Osobiście Chilonie najlepszego oświetlenia Mięguszowieckich oczekiwałbym w czasie przesilenia letniego t,j. w czerwcu. Jak wiadomo słońce wschodzi wtedy najbardziej wysunięte na północ, a że ekspozycja ścian Mięguszowieckich jest lekko północno-wschodnia to zkładdam, że nastąpiłoby to w pierwszej połowie dnia po wschodzie słońca. Trzeba by tylko poczekać do przyszłego roku i trafić z pogodą. Życzę spełnienia fotograficznych marzeń.
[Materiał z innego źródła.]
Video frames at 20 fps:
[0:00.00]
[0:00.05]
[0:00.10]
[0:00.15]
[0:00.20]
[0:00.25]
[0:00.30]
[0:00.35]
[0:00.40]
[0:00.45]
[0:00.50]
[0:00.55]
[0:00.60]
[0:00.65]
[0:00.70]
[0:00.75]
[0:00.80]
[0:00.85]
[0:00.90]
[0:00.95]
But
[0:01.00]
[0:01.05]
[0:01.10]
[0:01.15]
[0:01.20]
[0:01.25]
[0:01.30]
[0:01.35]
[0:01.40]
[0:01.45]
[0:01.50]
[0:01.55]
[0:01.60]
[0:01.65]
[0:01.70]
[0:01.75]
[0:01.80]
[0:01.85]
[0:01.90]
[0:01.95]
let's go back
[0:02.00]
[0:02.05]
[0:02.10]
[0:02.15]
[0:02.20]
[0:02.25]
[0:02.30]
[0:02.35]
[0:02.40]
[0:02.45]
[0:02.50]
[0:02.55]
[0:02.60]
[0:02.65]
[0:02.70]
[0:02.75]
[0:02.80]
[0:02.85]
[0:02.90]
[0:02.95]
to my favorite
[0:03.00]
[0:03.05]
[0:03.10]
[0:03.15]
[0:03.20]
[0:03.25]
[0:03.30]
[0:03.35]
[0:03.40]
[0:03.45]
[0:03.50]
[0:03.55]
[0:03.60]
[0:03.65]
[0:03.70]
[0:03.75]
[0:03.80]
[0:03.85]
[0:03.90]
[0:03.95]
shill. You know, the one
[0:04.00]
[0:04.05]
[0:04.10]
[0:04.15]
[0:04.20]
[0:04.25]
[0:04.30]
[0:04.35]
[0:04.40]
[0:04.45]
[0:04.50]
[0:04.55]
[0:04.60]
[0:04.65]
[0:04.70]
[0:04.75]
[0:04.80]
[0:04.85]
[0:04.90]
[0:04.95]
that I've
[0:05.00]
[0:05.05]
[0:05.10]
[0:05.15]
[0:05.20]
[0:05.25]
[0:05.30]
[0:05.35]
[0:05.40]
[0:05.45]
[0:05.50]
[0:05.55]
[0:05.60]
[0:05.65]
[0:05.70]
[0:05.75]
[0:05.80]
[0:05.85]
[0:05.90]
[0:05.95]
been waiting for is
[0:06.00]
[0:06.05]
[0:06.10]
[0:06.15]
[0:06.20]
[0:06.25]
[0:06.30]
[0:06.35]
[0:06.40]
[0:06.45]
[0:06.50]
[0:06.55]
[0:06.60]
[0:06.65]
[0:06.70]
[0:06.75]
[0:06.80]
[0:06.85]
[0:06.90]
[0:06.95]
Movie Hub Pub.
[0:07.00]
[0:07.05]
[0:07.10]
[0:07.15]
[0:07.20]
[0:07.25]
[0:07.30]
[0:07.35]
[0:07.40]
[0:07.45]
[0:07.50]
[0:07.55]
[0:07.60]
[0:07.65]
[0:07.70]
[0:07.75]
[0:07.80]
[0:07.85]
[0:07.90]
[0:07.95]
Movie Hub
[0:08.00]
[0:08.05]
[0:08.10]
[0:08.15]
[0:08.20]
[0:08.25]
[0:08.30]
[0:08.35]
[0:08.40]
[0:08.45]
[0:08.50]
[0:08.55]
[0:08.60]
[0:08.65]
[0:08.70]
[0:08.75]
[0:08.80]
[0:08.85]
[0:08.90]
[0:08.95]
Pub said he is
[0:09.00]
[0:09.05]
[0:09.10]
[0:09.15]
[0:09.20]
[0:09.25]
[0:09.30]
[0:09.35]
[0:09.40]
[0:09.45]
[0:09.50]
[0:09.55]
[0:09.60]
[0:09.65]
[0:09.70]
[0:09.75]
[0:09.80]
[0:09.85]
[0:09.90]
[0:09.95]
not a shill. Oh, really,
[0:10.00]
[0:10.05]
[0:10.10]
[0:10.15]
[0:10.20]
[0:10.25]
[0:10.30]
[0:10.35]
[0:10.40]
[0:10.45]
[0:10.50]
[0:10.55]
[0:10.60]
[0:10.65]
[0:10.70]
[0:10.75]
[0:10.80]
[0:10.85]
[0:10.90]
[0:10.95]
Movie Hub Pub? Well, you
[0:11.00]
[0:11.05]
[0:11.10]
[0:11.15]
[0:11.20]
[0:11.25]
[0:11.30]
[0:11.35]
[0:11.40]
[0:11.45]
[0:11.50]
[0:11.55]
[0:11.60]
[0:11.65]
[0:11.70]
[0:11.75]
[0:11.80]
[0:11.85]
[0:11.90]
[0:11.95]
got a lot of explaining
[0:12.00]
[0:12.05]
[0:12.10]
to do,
Istotnie, czas nadchodzi... W noc świetojańską na pewno mi się nie uda ale o drugiej połowie maja myślę intensywnie. Żal też, że w kwietniu nie udało się pokazać dzieciom morza krokusów:(
Jeżeli znalazłeś/aś błąd, nieaktualną informację lub posiadasz materiały(teksty, zdjęcia, nagrania...), które mogą rozszerzyć zawartość tej strony i możesz je udostępnić - KLIKNIJ TU »»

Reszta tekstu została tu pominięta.